## THE PROBLEM:
An exact transcription of all the records is required, minus the images.

DATA LISTING: Begin

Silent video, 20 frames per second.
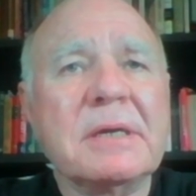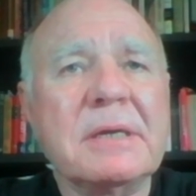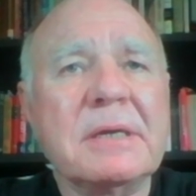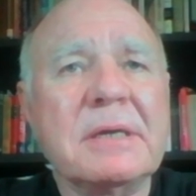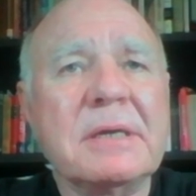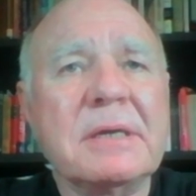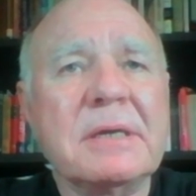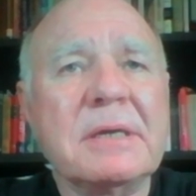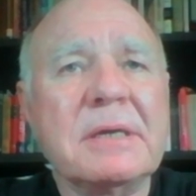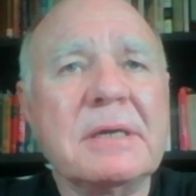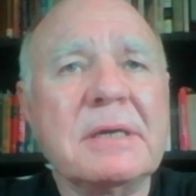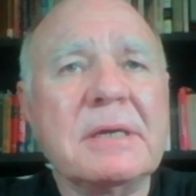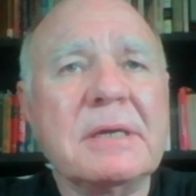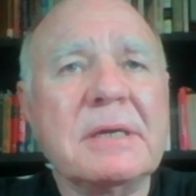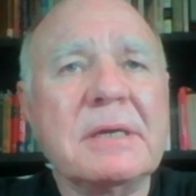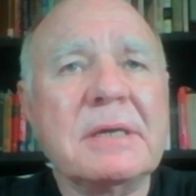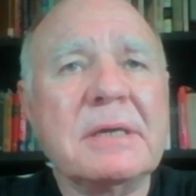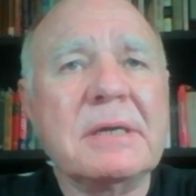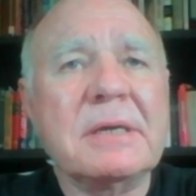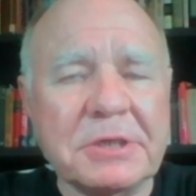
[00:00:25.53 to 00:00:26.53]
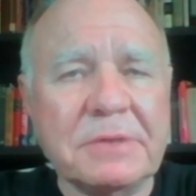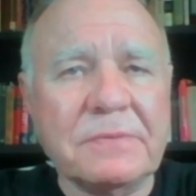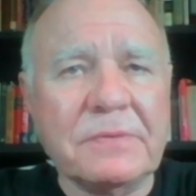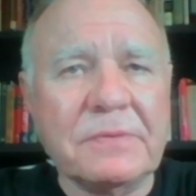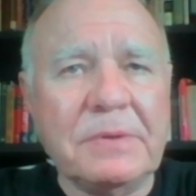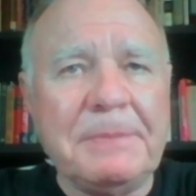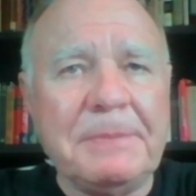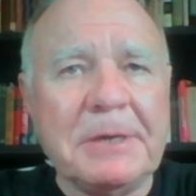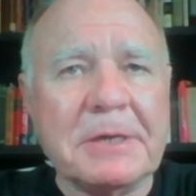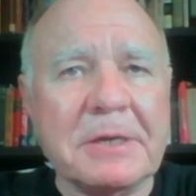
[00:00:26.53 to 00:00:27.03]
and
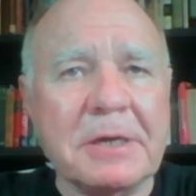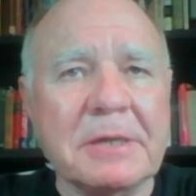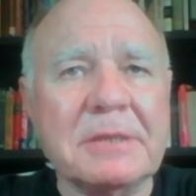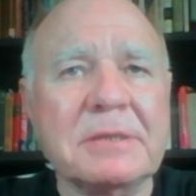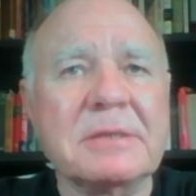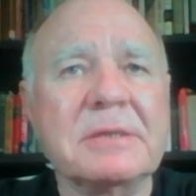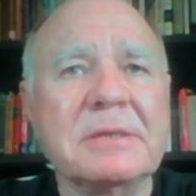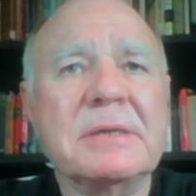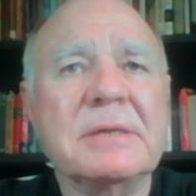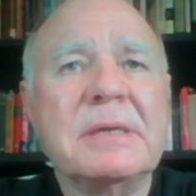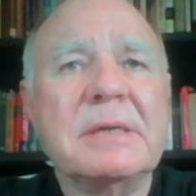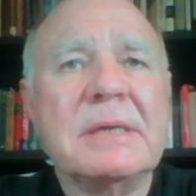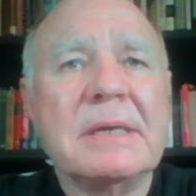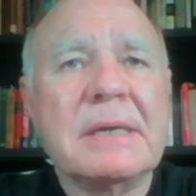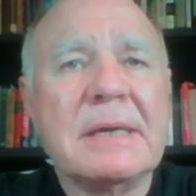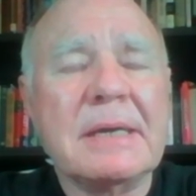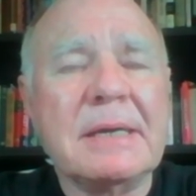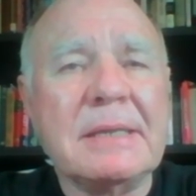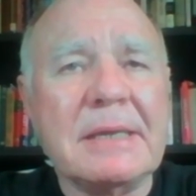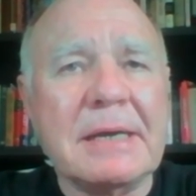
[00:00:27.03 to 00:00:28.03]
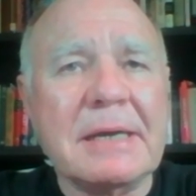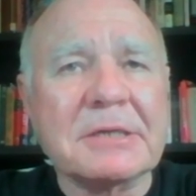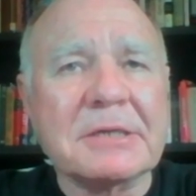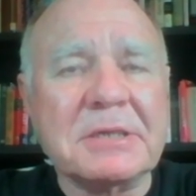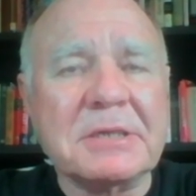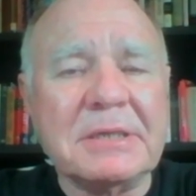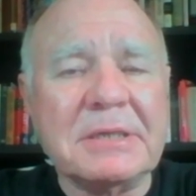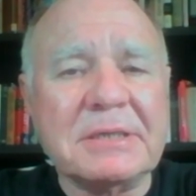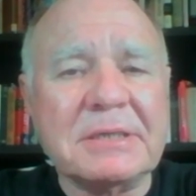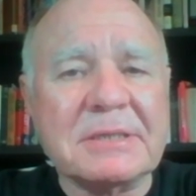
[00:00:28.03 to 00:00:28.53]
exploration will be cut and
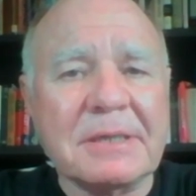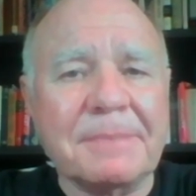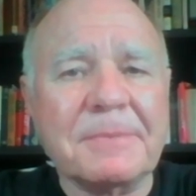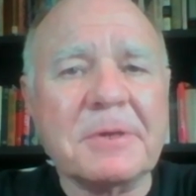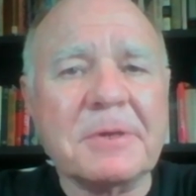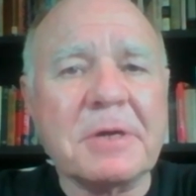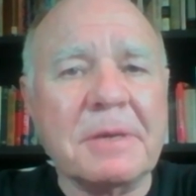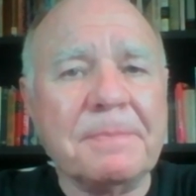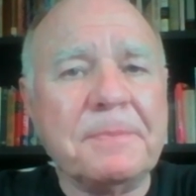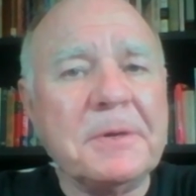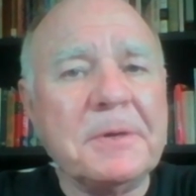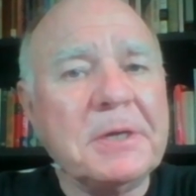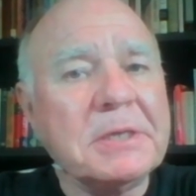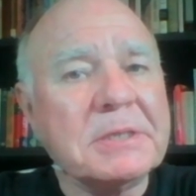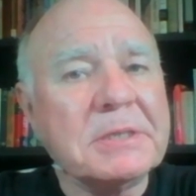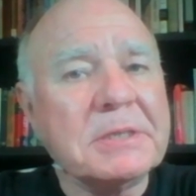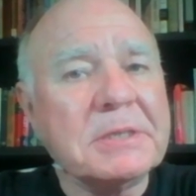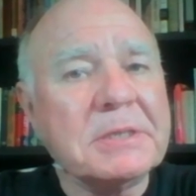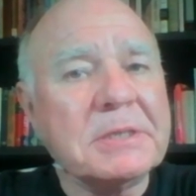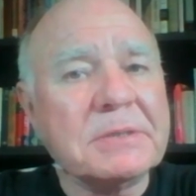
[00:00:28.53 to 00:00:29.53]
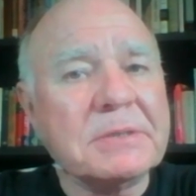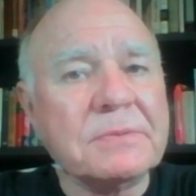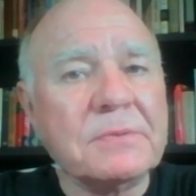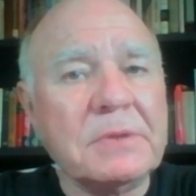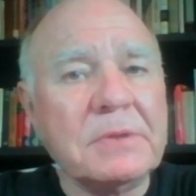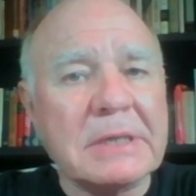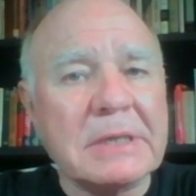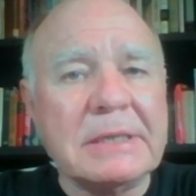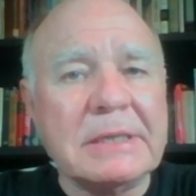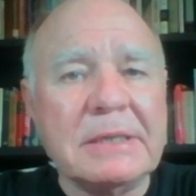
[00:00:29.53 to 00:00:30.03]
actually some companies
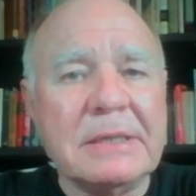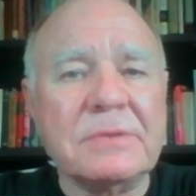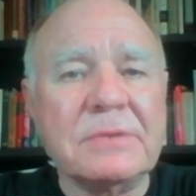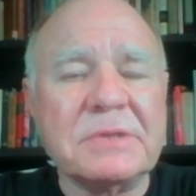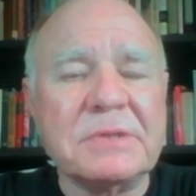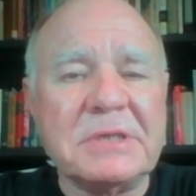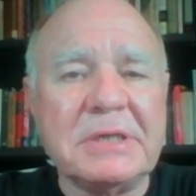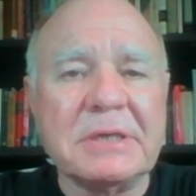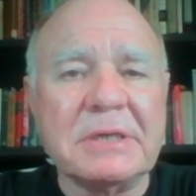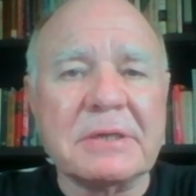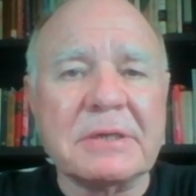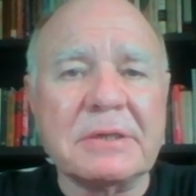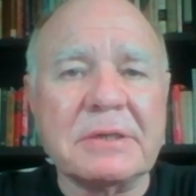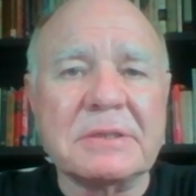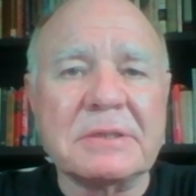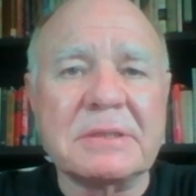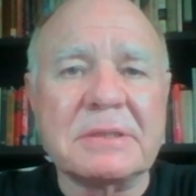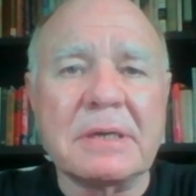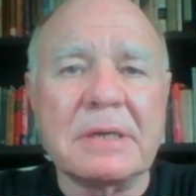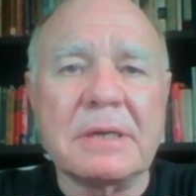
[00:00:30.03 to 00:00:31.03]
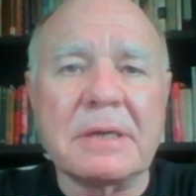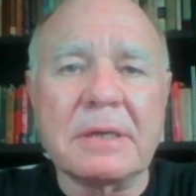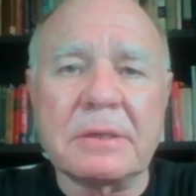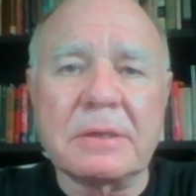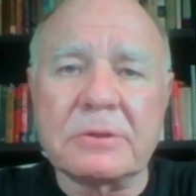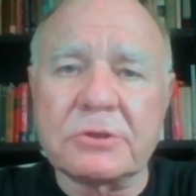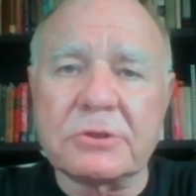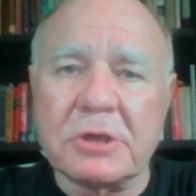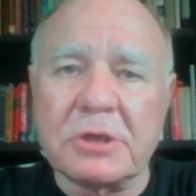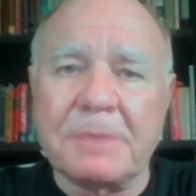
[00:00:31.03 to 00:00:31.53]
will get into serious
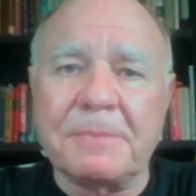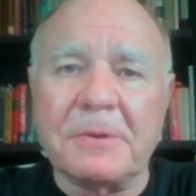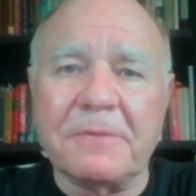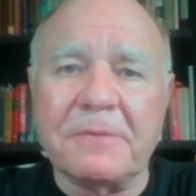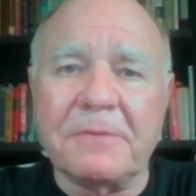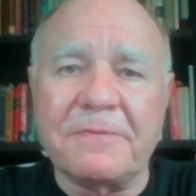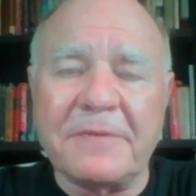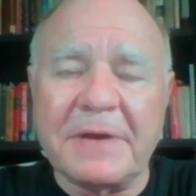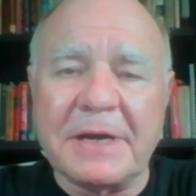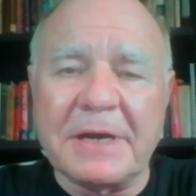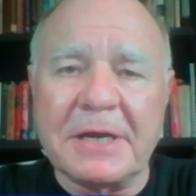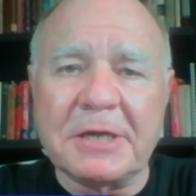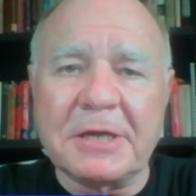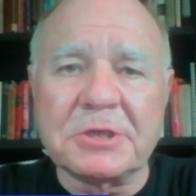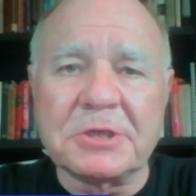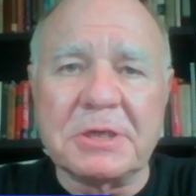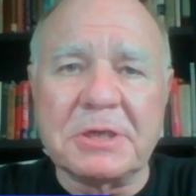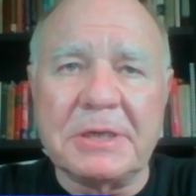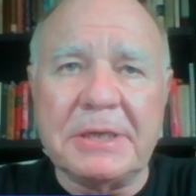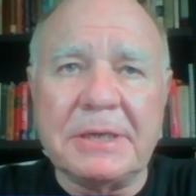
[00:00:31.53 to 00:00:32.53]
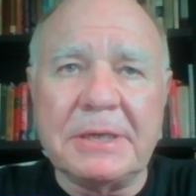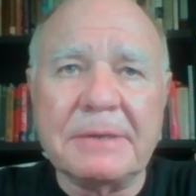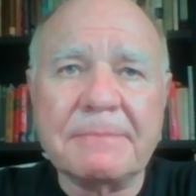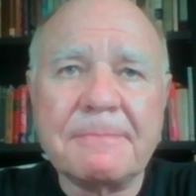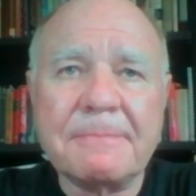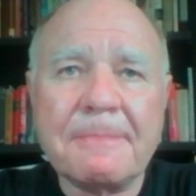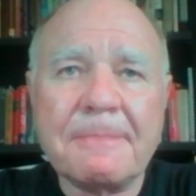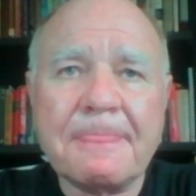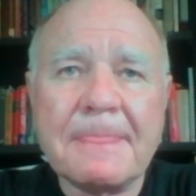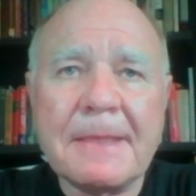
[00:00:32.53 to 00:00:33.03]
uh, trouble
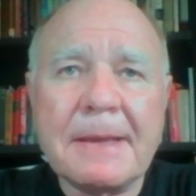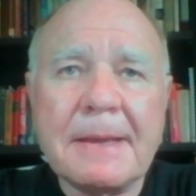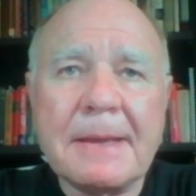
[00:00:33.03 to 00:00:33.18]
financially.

DATA LISTING: End

## SOLVED EXERCISE:
Silent video, 20 frames per second.
[00:00:25.53 to 00:00:26.53]
[00:00:26.53 to 00:00:27.03]
and
[00:00:27.03 to 00:00:28.03]
[00:00:28.03 to 00:00:28.53]
exploration will be cut and
[00:00:28.53 to 00:00:29.53]
[00:00:29.53 to 00:00:30.03]
actually some companies
[00:00:30.03 to 00:00:31.03]
[00:00:31.03 to 00:00:31.53]
will get into serious
[00:00:31.53 to 00:00:32.53]
[00:00:32.53 to 00:00:33.03]
uh, trouble
[00:00:33.03 to 00:00:33.18]
financially.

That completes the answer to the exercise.